Multi-page document recognition settings

Aspose.OCR for .NET allows for very flexible customization of recognition accuracy, performance, and other settings by configuring the properties of the DocumentRecognitionSettings object.

These settings are applicable when extracting text from multi-page images in TIFF and DjVu format, as well as scanned PDF documents.
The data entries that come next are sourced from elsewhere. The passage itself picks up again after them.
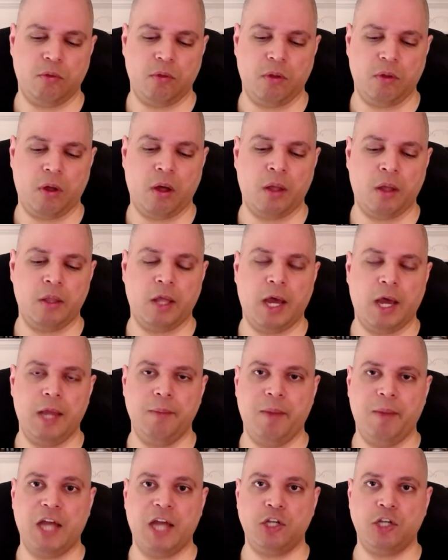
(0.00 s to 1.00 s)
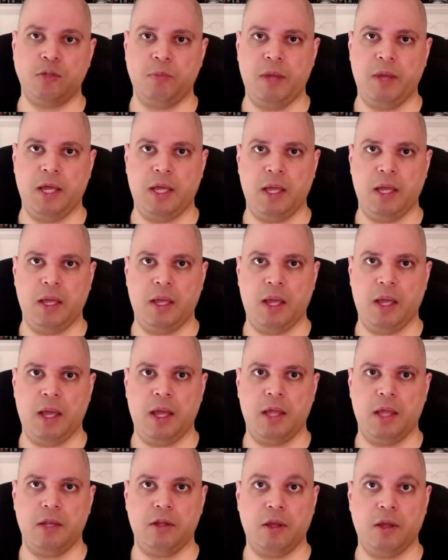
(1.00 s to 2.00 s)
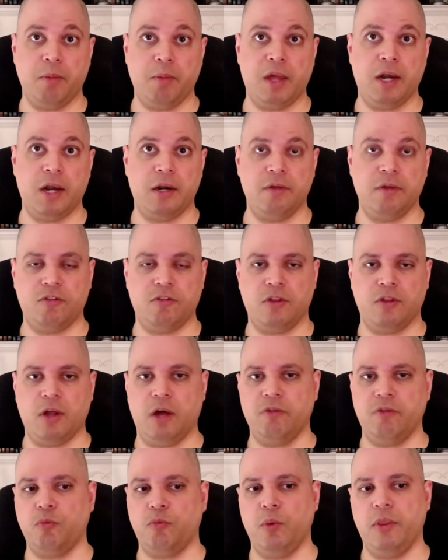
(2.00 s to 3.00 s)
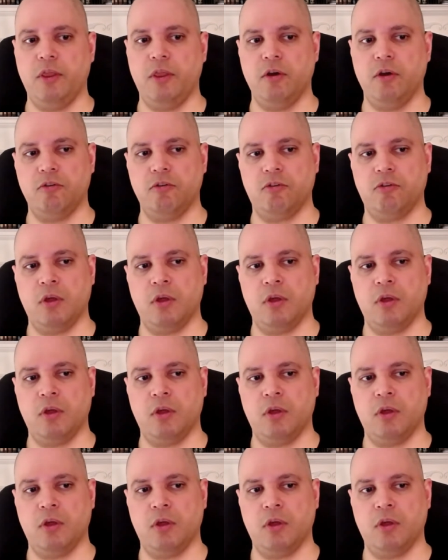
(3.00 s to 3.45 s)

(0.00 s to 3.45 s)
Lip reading: online matchmaking and competitive stuff, when there's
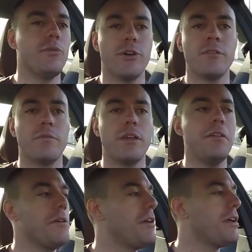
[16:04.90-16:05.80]
You wouldn't
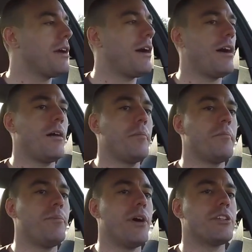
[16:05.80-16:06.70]
be.
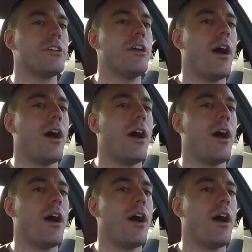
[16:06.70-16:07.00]
But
Setting Type Default value Description
AllowedCharacters Aspose.OCR.CharactersAllowedType Aspose.OCR.CharactersAllowedType.ALL The predefined whitelist of characters Aspose.OCR engine will look for.
AutoContrast boolean false Automatically increase the contrast of pages before proceeding to recognition.
AutoDenoising boolean false Automatically remove noise from pages before proceeding to recognition.
AutoSkew boolean true Automatically correct page tilt (deskew) before proceeding to recognition.
DetectAreasMode Aspose.OCR.DetectAreasMode auto Manually override the default document areas detection method.
IgnoredCharacters string none A blacklist of characters that are ignored during recognition.
Language Aspose.OCR.Language Aspose.OCR.Language.None Specify a language for recognition.
LinesFiltration boolean false Set to true to recognize text in tables.
Set to false to improve performance by ignoring table structures and treating tables as plain text.
PagesNumber integer 1 The number of pages to be recognized in a multi-page file.
PreprocessingFilters Aspose.OCR.Models.PreprocessingFilters.PreprocessingFilter none Apply image processing filters that enhance pages before they are sent to the OCR engine.
SkewAngle float 0 Manually rotate the image by the specified degree.
StartPage integer 0 The page number from which to start recognition of the multi-page file. First page number is 0.
ThreadsCount integer auto The number of CPU threads used for recognition.
ThresholdValue integer auto Override the automatic binarization settings.

Applicable to

Example

The following code example shows how to fine-tune recognition:

Aspose.OCR.AsposeOcr recognitionEngine = new Aspose.OCR.AsposeOcr();
Aspose.OCR.DocumentRecognitionSettings recognitionSettings = new Aspose.OCR.DocumentRecognitionSettings();
recognitionSettings.StartPage = 3;
recognitionSettings.PagesNumber = 10;
recognitionSettings.Language = Aspose.OCR.Language.Spa;
List<Aspose.OCR.RecognitionResult> results = recognitionEngine.RecognizePdf("source.pdf", recognitionSettings);
Aspose.OCR.AsposeOcr.SaveMultipageDocument("result.json", Aspose.OCR.SaveFormat.Json, results);